Wow. Interesting, tedious, fiddly details ahead, but I now kind of know what’s happening.
First of all: nothing’s broken. There’s no disk or filesystem problem. It’s purely configuration choices interacting in timing-dependent ways.
On boot, systemd-fstab-generator
creates various *.mount
unit files corresponding to /etc/fstab
entries and places them in /run/systemd/generator
. However, you can also copy, say, /run/systemd/generator/boot.mount
to /etc/systemd/system/boot.mount
, and systemd will prioritize use of this static copy over the generated one. Then you can customize it by adding environment variables that mount
uses to boost its logging. I added the “Environment=” line and the [Install]
sections below to my /etc/systemd/system/boot.mount
file:
...
[Mount]
Environment=LIBMOUNT_DEBUG=all
Where=/boot
What=/dev/sda1
Type=ext4
Options=defaults,rw
[Install]
WantedBy=multi-user.target
With no other changes, this reproduces the problem but adds significant debugging information from the mount process to the system journal. Crucially, it shows the actual error from the initial attempt to mount /dev/sda1
read-write. It isn’t that the device is write-protected as the later message claims, but rather that the device is busy. Something is already using that filesystem, and that something is LUKS. Or rather systemd-cryptsetup@.service, or maybe run-systemd-cryptsetup-keydev*.mount. That part isn’t exactly clear, and it’s so far down in the weeds I’m not sure I care. But here’s what’s going on.
Except for the /boot
partition, all the others on this machine are encrypted. There are three LVM volumes in a LUKS encrypted partition on /dev/sda
, and one more on /dev/sdb
. There are several ways for LUKS to get a password, and if they fail, the universal fallback is to prompt for it at the console. But suppose that machine is not readily available via a console — like in a lights-out server room, attic, or basement across town. It’s possible to configure your /etc/crypttab
so that it will attempt first to read the password from a specific file in /boot
(the only un-encrypted partition available). You then create the file when you need to, then reboot remotely. The system boots into its initrd, finds the password, decrypts the other partition(s), completes booting, and then you login and delete that file. If you reboot and that file doesn’t exist, then the fallback of prompting at a console is back in play. (You can also configure a special ssh session with keys that allows you to remote in to the partially booted system and enter a LUKS password that way, but that’s out of scope for our purposes.)

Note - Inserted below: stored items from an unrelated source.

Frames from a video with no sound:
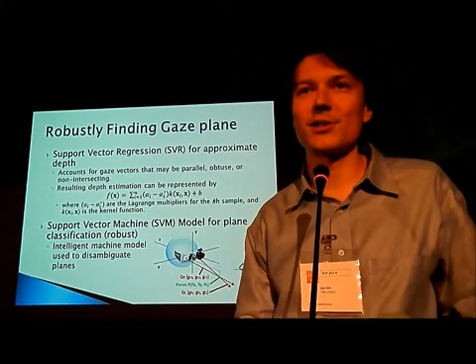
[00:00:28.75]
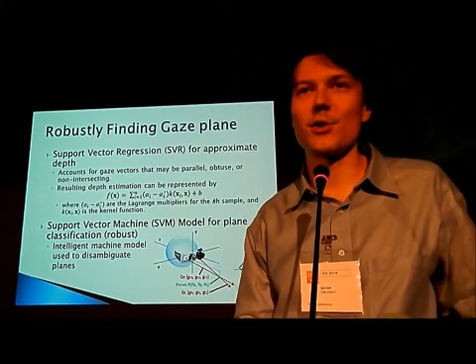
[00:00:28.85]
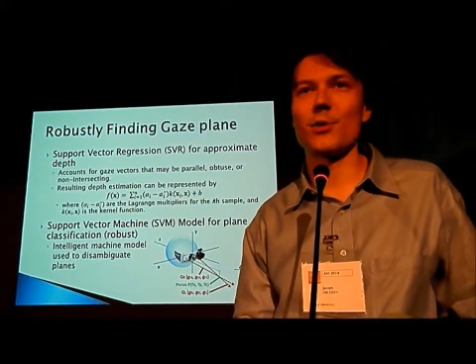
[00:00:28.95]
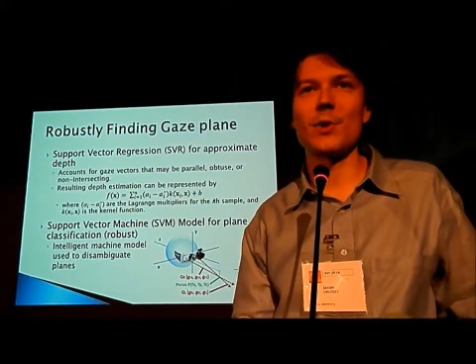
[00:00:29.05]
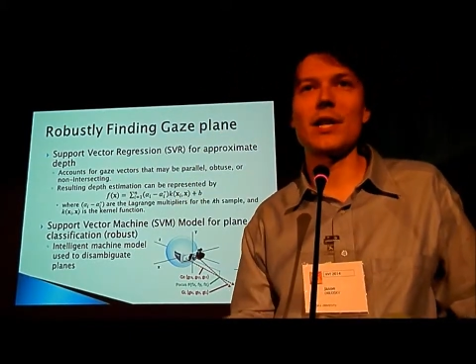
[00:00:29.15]

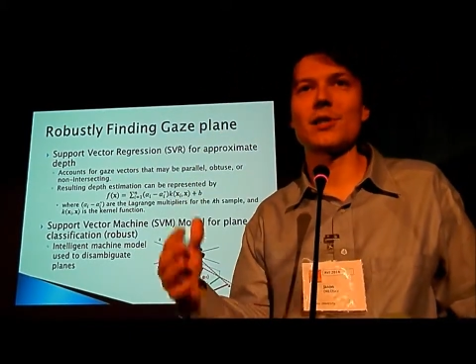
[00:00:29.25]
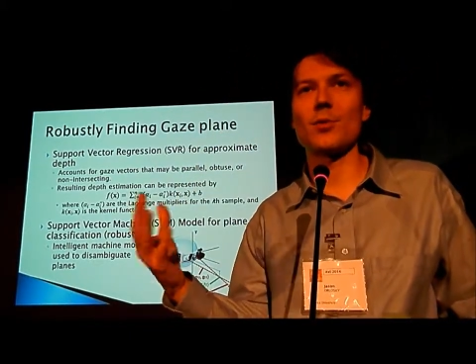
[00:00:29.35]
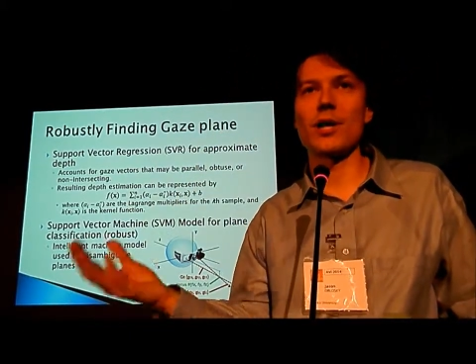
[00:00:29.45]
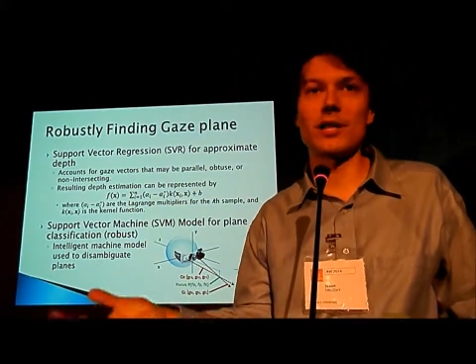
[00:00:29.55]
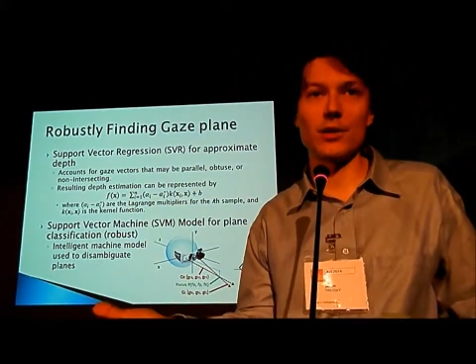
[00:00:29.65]
So we need some
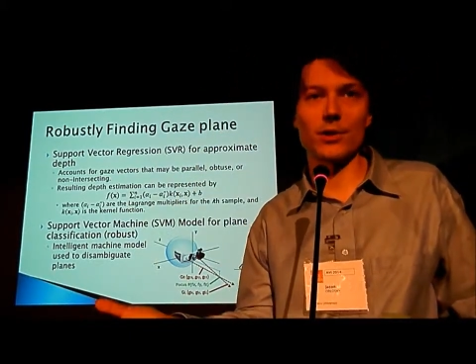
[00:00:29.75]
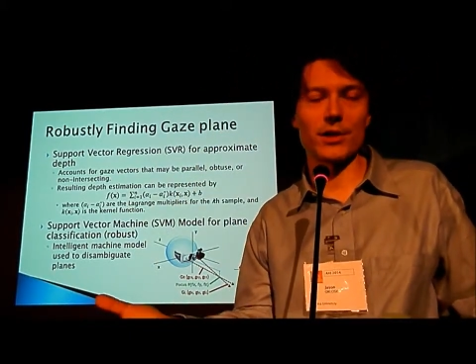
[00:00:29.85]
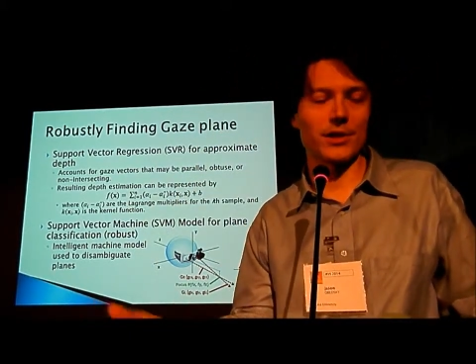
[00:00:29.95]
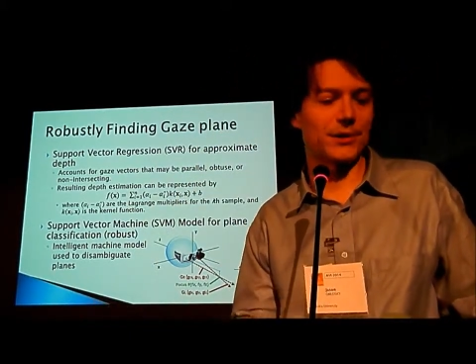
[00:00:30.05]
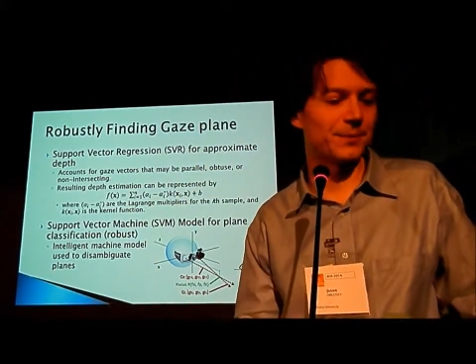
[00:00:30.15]
way to deal with
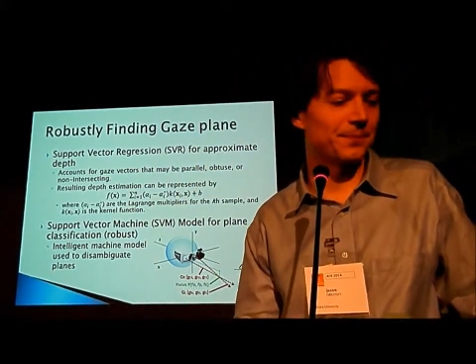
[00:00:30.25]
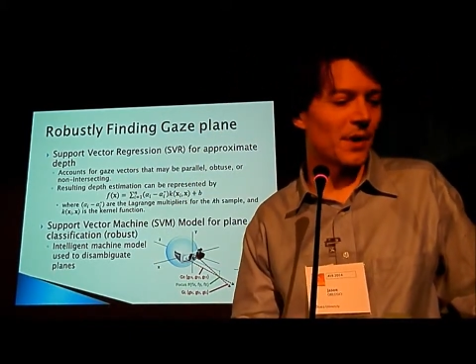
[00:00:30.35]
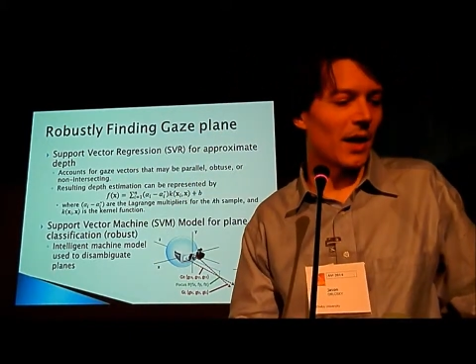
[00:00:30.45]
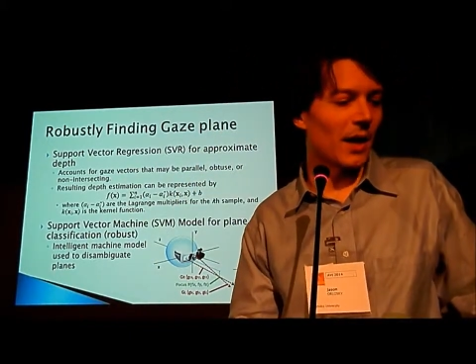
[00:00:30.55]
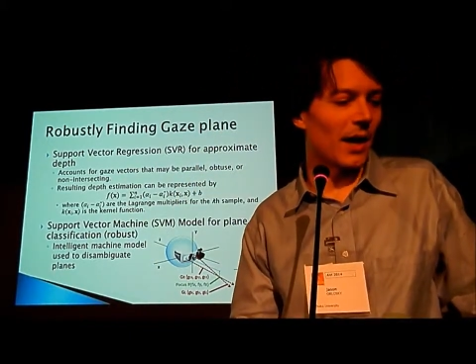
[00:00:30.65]
this.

The catch is, while system services are still getting the various LUKS partitions unlocked and checking the filesystems therein, the device/partition containing that password is in use, and you can’t go messing with that mount. Basically, it’s already been mounted by the time boot.mount
is invoked. You could do a -o remount,rw
, but a straight-up mount will fail. If you add a few silly services like I did up-thread, then you change the timing of things such that LUKS and its systemd friends are done (maybe), control of /dev/sda1
(maybe) is relinquished by the time boot.mount
runs, and the mount (sometimes) works.
Maybe if you’re going so far down the rabbit hole as to have your encrypted system sometimes able to reboot with a temporary LUKS password in a temporary file in /boot
, then adding a silly “Remount /boot as read-write” service isn’t so much farther down the rabbit hole after all.